Похоронили Манефу Александровну на тихом кладбище, под сосной, где она и хотела лежать. Погода стояла теплая, солнце вовсю наступало на зиму, снег чернел, таял, а кое-где, как вот здесь, под сосной, коричневая уже виднелась земля. Быть скоро настоящему теплу, соки пойдут питать жизнь…
Поминали покойницу скромно, как и просила она; из знакомых были Макаровна, соседи Евсейка Ким и его жена Нина, которых любила умершая за доброту и согласие в семье, дед Семен, без него не обходились вообще ни одни похороны, такой он был человек, да еще двое-трое, а там все родные, дочь Ольга, сыновья Иван и Григорий, зять Николай Степанович, ребятишки Сережа и Нина – дети Ольги и Николая.
Ольга плакала… Поплакав, она наливала всем и просила выпить, не обижать маму, Манефу Александровну… Все пили и молчали. Иногда кто-нибудь, например дед Семен, говорил:
– Да, хороший Александровна была человек… справедливый… Пухом ей будь земля!
Все соглашались.
Печально, тихо, с участием к покойнице поминали люди Манефу Александровну.
И только двух братьев, казалось, если и не обходило горе стороной, то было для них как будто ненужным, некстати свалившимся на их головы. Словно они обижались на мать, что вот взяла и умерла, не спросив их, хотят ли они встречаться на ее похоронах, хотят ли вместе провожать мать в последний путь…
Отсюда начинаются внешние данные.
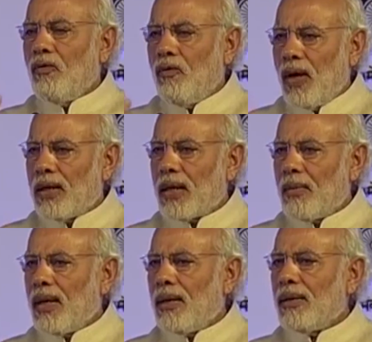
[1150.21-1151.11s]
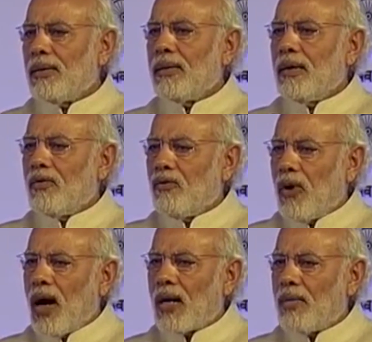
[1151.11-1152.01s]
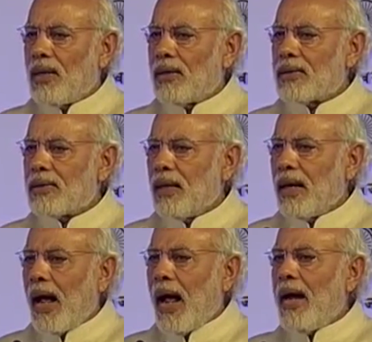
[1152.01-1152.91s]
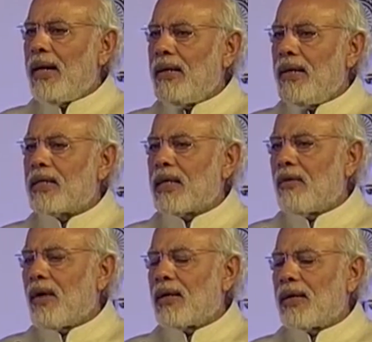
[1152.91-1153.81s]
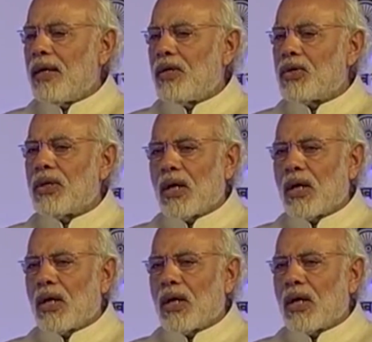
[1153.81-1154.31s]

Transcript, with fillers: vulnerable, farmers, and disadvantaged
С болью следила Ольга за братьями. Что ждать от них? Как пожмут друг другу руки? – этого не сделали; как скажут хоть что-то друг другу? – нет, не сказали, сумели как-то за все три дня не сказать ни слова, ни полслова.
А мать надеялась на нее, на Ольгу. Нет, конечно, не на Ольгу она надеялась, она надеялась на свою смерть. Думала, что хоть смерть матери потрясет сыновей, сблизит, сметет между ними все.
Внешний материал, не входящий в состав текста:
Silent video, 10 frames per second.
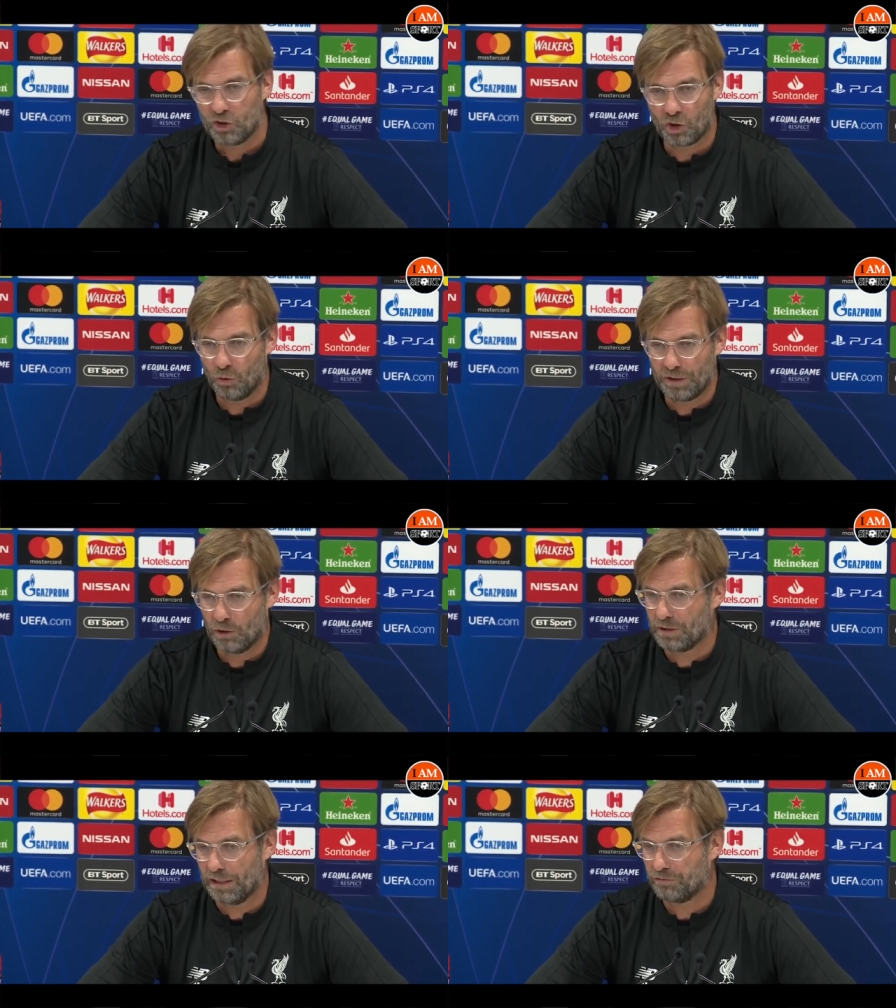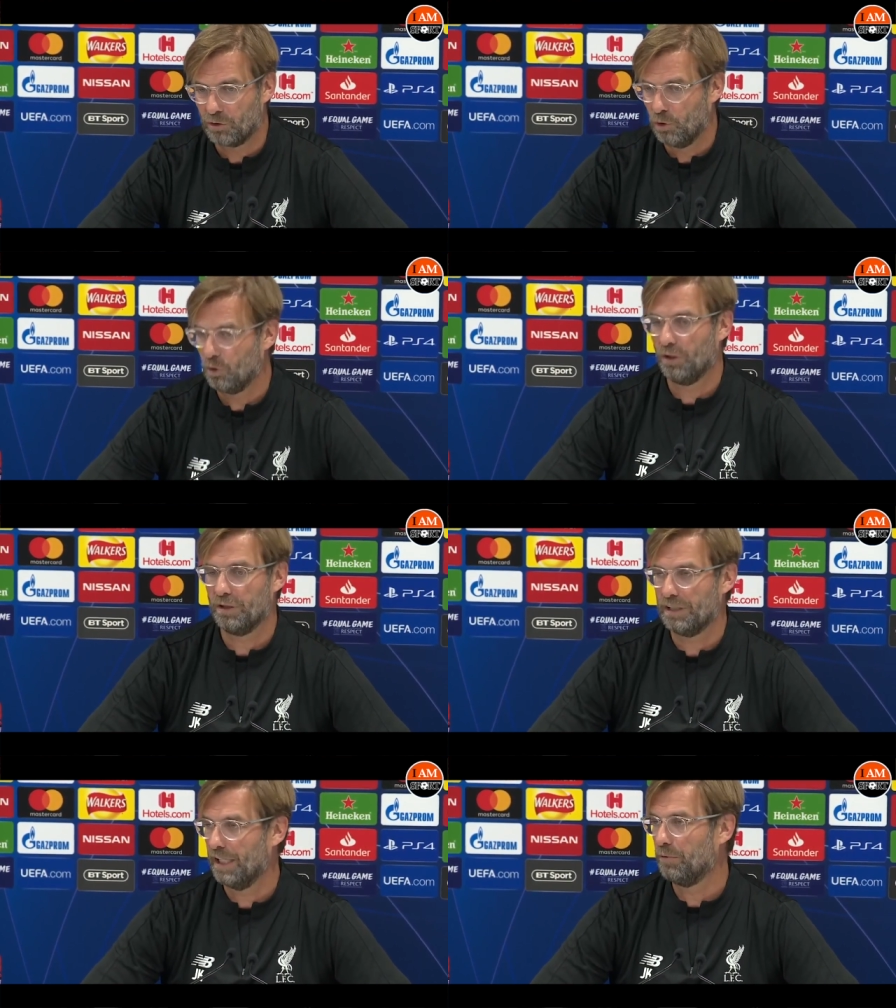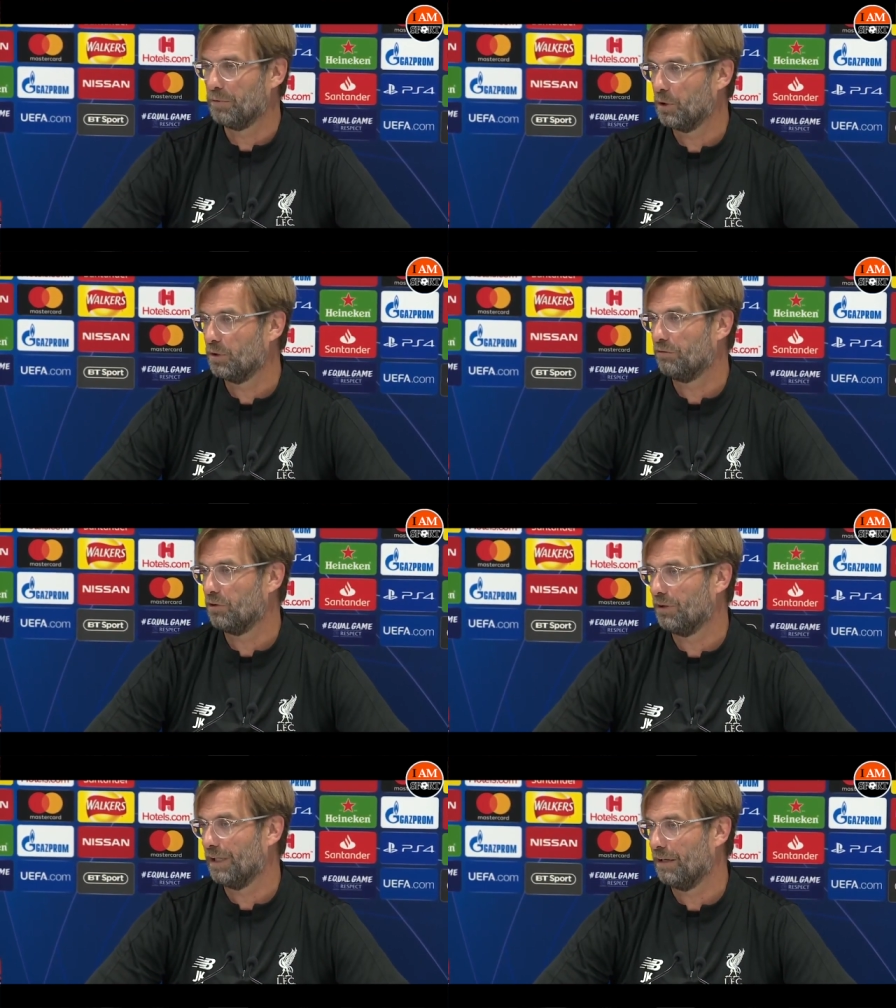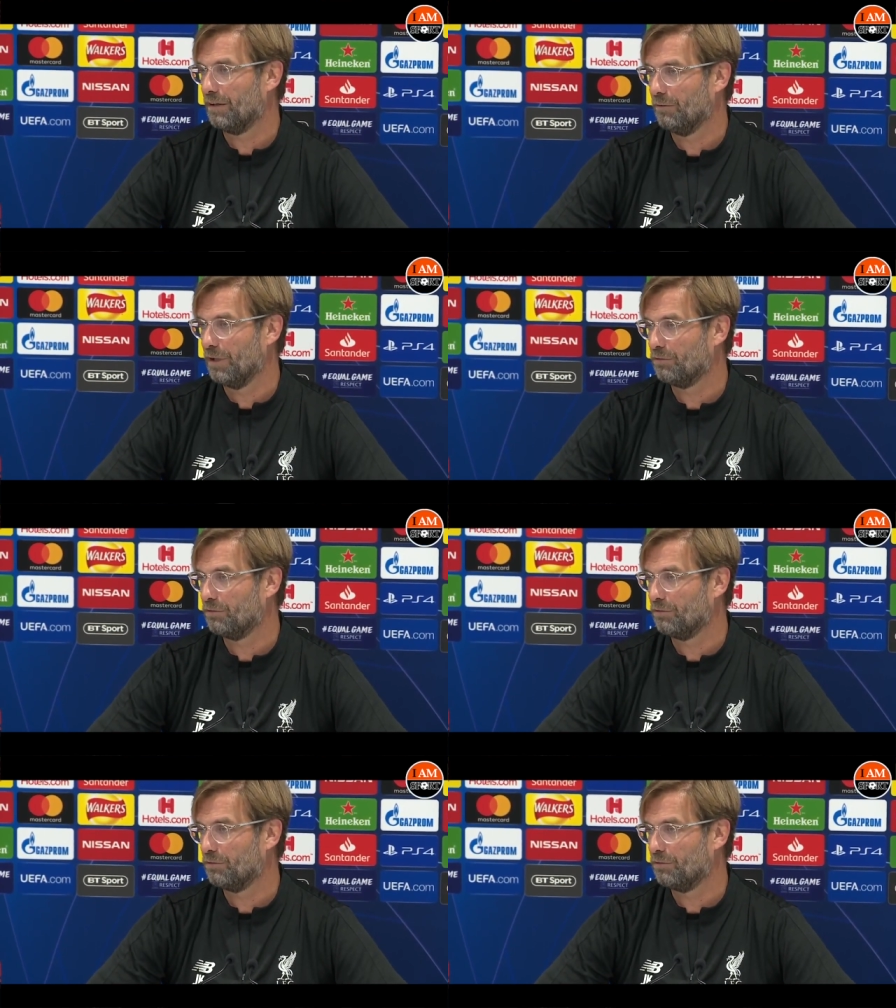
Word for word: So we don't have to look on the table. We don't have to look at anything.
Она надеялась с тех пор, как почувствовала, что между сыновьями что-то неладно. Когда же узналась правда, то обе они, мать и дочь, пришли в ужас. Как, думали они, как могли братья, родные братья, из-за какой-то!.. – здесь они слов не находили – порвать друг с другом навсегда?! Раз жена изменяет, такую жену не то что гнать в три шеи нужно, а убить мало!.. И что же?! А ничего: как был Ванька слюнтяем, так им и остался. Вместо того, чтобы с жены спросить, чтобы в ней увидеть корень зла, он брата обвинил, с братом порвал. Да что он, не понимает, что брат на свете у него один – был, есть и всегда будет, – а женщин-жен может быть множество, выбирай любую! Что бы ни случилось – брат есть брат, а жена может стать и бывшей женой…
Так думали они и так говорили ему, но он молчал.
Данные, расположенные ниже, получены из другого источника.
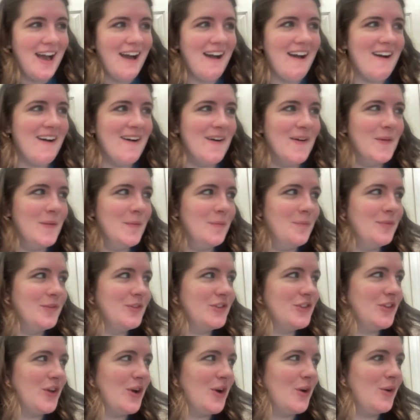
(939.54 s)
Um,
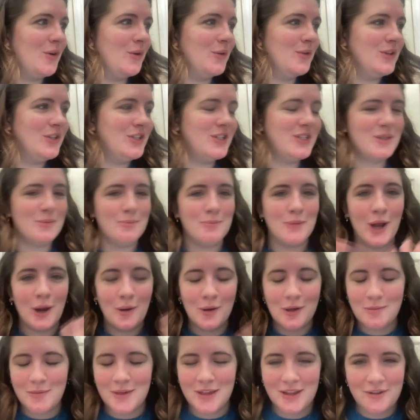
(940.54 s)
so, just bear
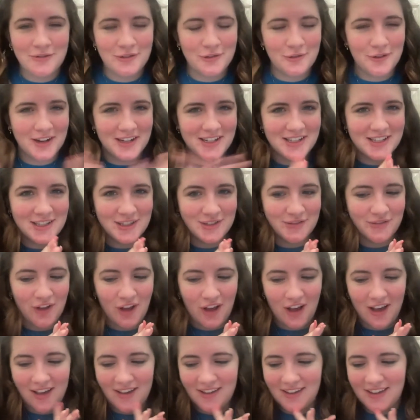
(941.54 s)
with me for the rest of this
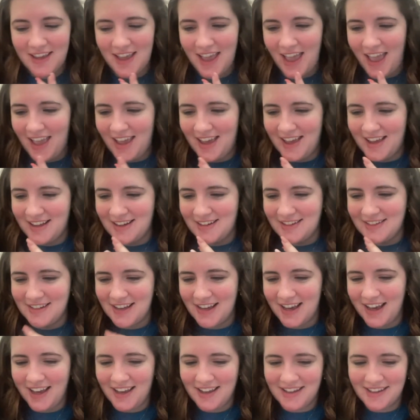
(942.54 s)
vlog, and
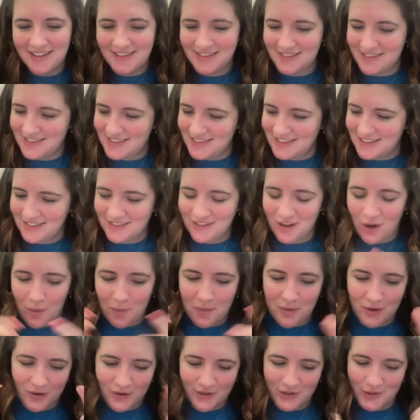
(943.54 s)
I still hope
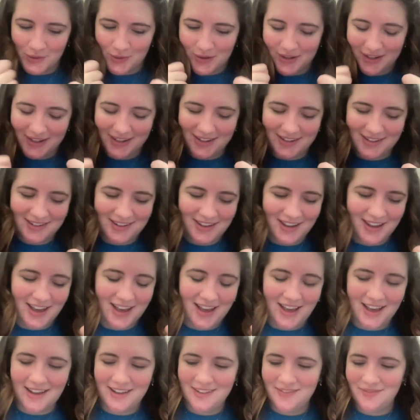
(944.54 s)
you're enjoying it.
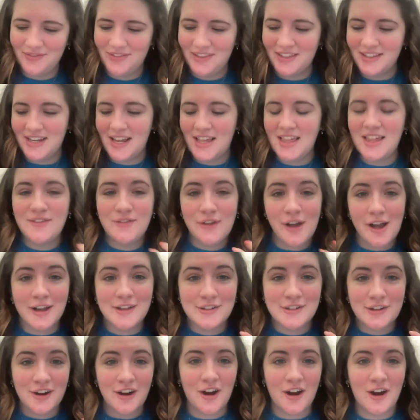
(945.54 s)
Uh, the daily vlogs
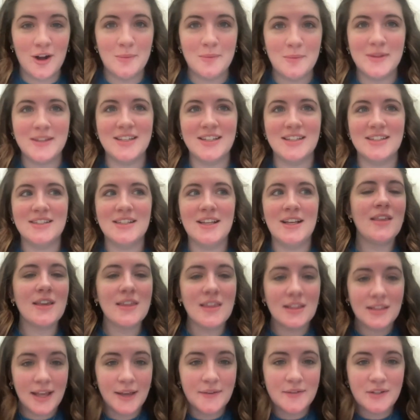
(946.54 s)
are hard because like,
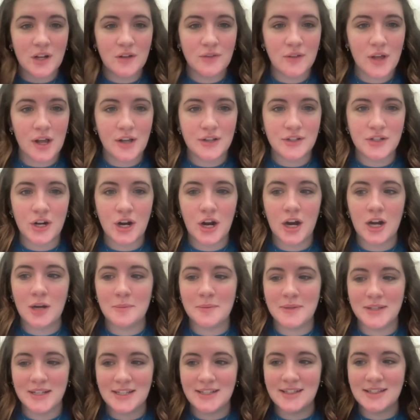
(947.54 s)
the lifestyle vlogs are hard
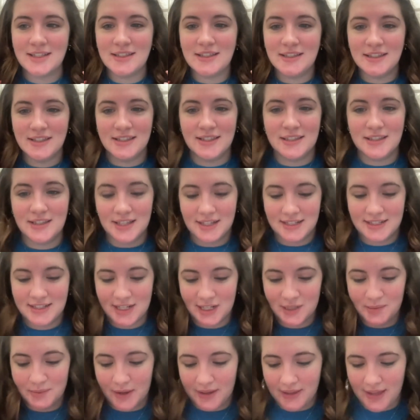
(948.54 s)
because this
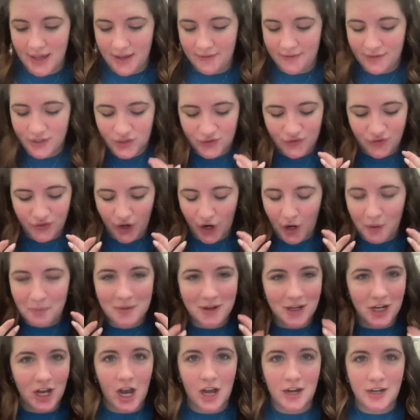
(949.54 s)
is my life. It's very
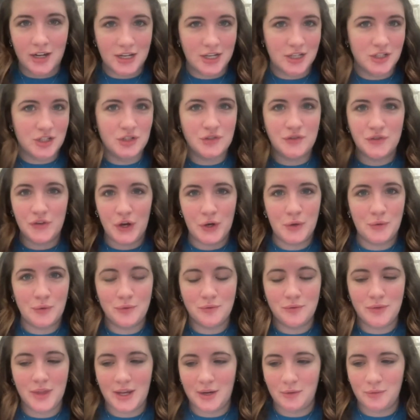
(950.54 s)
monotonous, it's very
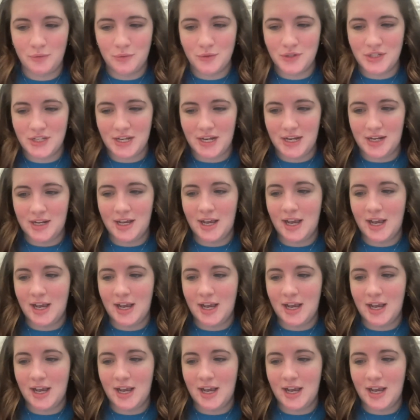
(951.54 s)
like routine.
В 49-м умер отец, Иван Федорович Никитушкин. Это была первая серьезная надежда Манефы Александровны помирить братьев, но надежда эта провалилась. Да еще с треском. После похорон Иван ночью поднял на ноги весь дом, наставил на брата ружье. Закричала Маша, но Иван все же выстрелил. Осечка…
Это были не похороны, а что-то дикое. Растравили Ивана донельзя. Мать и Ольга в один голос говорили страшные слова: «Помирись, Иван. Смерти отца побойся! Не оскорбляй его! Помирись! Иначе отец не простит! Совесть тебя замучит! Помирись, бессовестный ты человек!..»
И где, где это они говорили?! В доме, где до сих пор живет он с Машей, которую простил, с которой, после единственного раза, никогда об этом не говорил и не заговорит вновь – бессмысленно, бессмысленно теперь!